Venture capital firms are racing to apply artificial intelligence to traditional services businesses, convinced they can replicate software’s sky-high margins. Leading the charge is General Catalyst (GC), which has earmarked $1.5 billion from its newest fund for a “creation strategy” aimed at building AI-native software companies in specific industries, then acquiring established firms and their customer bases. From legal departments to IT management, GC is already active in seven verticals and plans to expand to as many as 20, betting that automating up to 70% of routine tasks could dramatically boost profits.
Examples of this playbook are already live. Titan MSP, a GC portfolio company, raised $74 million across two tranches to develop AI tools for managed service providers before acquiring RFA, a respected IT services firm. In pilot tests, Titan automated 38% of typical MSP tasks, freeing up cash flow for further acquisitions. In the legal sector, GC incubated Eudia, which offers Fortune 100 clients such as Chevron, Southwest Airlines, and Stripe fixed-fee AI-powered legal services instead of traditional hourly billing. Eudia’s purchase of Johnson Hanna, an alternative legal services provider, reflects GC’s plan to double EBITDA margins at acquired firms.
Other investors are adopting similar tactics. Mayfield has set aside $100 million for “AI teammates” startups, including Gruve, an IT consultancy that bought a $5 million security consulting business and scaled it to $15 million in revenue with an 80% gross margin in just six months. Solo investor Elad Gil has pursued the same approach for three years, arguing that owning and transforming a business directly allows for faster AI integration than simply selling software to third parties.
But cracks are appearing in the model. A new study by Stanford’s Social Media Lab and BetterUp Labs of 1,150 full-time employees found 40% are dealing with “workslop” — AI-generated output that looks polished but creates extra work to decipher, correct, or redo. Employees spend an average of nearly two hours handling each instance, at an estimated hidden cost of $186 per month per person. For a 10,000-employee organization, that translates into more than $9 million a year in lost productivity, according to the researchers’ Harvard Business Review article.

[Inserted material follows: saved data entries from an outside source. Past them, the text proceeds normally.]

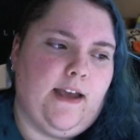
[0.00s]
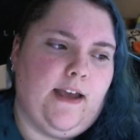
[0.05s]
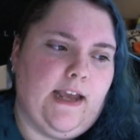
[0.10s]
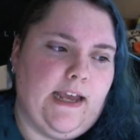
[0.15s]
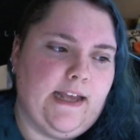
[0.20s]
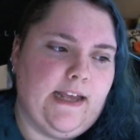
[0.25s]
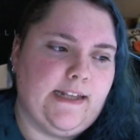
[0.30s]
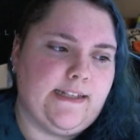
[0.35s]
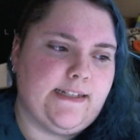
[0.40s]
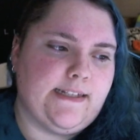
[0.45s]

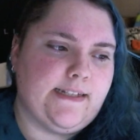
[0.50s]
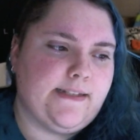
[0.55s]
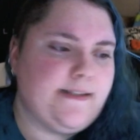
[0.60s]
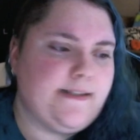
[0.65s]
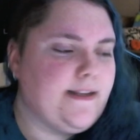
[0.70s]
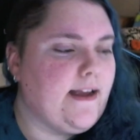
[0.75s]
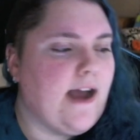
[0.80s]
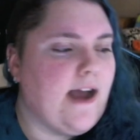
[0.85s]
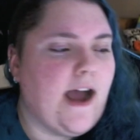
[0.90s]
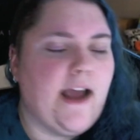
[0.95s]

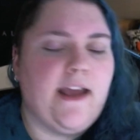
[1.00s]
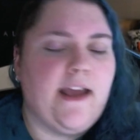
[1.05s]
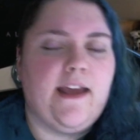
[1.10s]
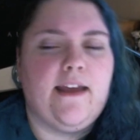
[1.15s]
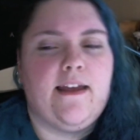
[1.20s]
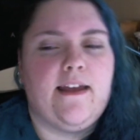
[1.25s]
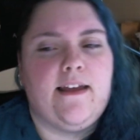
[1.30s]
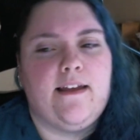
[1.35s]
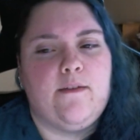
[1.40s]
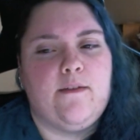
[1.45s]

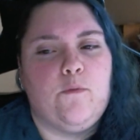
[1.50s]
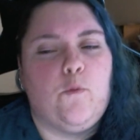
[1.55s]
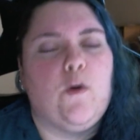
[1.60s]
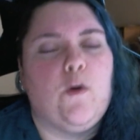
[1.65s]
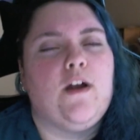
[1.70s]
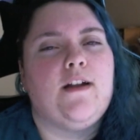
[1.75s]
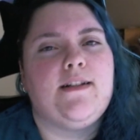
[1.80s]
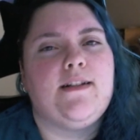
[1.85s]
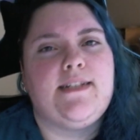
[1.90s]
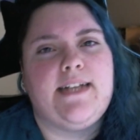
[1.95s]

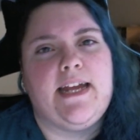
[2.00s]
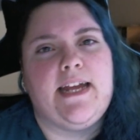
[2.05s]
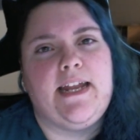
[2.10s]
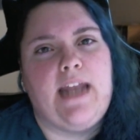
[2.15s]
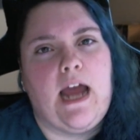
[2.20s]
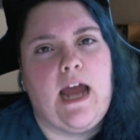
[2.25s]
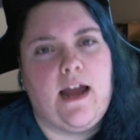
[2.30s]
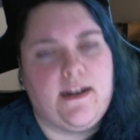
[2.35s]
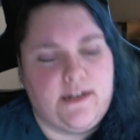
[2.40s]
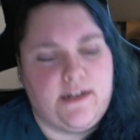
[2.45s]
Words
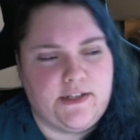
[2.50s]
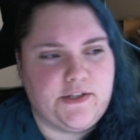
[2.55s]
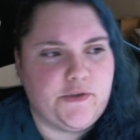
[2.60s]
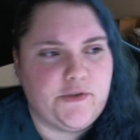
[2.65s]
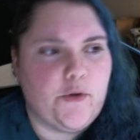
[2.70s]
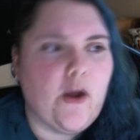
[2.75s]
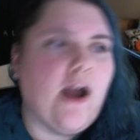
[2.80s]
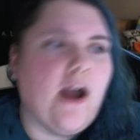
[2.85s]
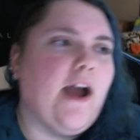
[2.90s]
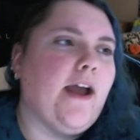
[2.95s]
cannot
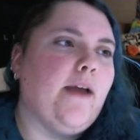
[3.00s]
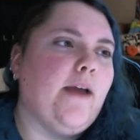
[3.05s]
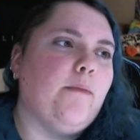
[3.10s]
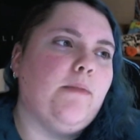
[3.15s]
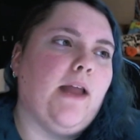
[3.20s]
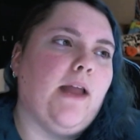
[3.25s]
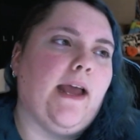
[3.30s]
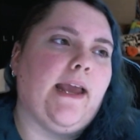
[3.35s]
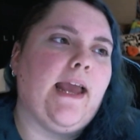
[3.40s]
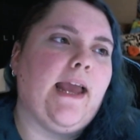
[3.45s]
describe
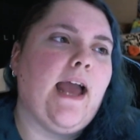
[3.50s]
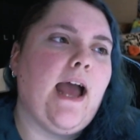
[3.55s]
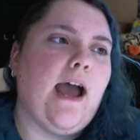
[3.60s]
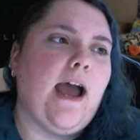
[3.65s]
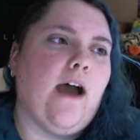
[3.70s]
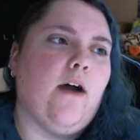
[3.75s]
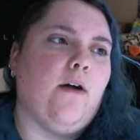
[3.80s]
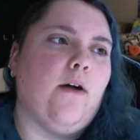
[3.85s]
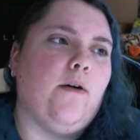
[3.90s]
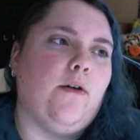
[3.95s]
like
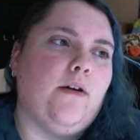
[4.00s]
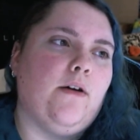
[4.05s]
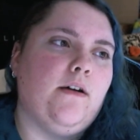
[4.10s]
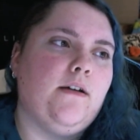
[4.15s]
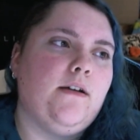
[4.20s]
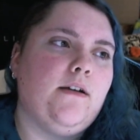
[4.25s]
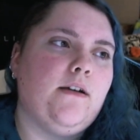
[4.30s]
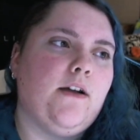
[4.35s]
how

GC’s Marc Bhargava disputes claims of AI overhype, saying the complexity of implementing the technology validates the firm’s strategy of pairing AI specialists with industry experts. Yet the hidden costs of “workslop” raise real questions about whether the dramatic margin gains investors are counting on can actually be achieved. If companies cut staff as AI takes over but lack people to catch and fix errors, quality may slip; if they maintain staff, the expected savings evaporate. For now, though, GC’s model remains profitable because it acquires cash-flow-positive firms — a notable shift from the traditional VC approach of funding high-burn startups — and the firm insists that as AI models improve, new industries will open up for disruption.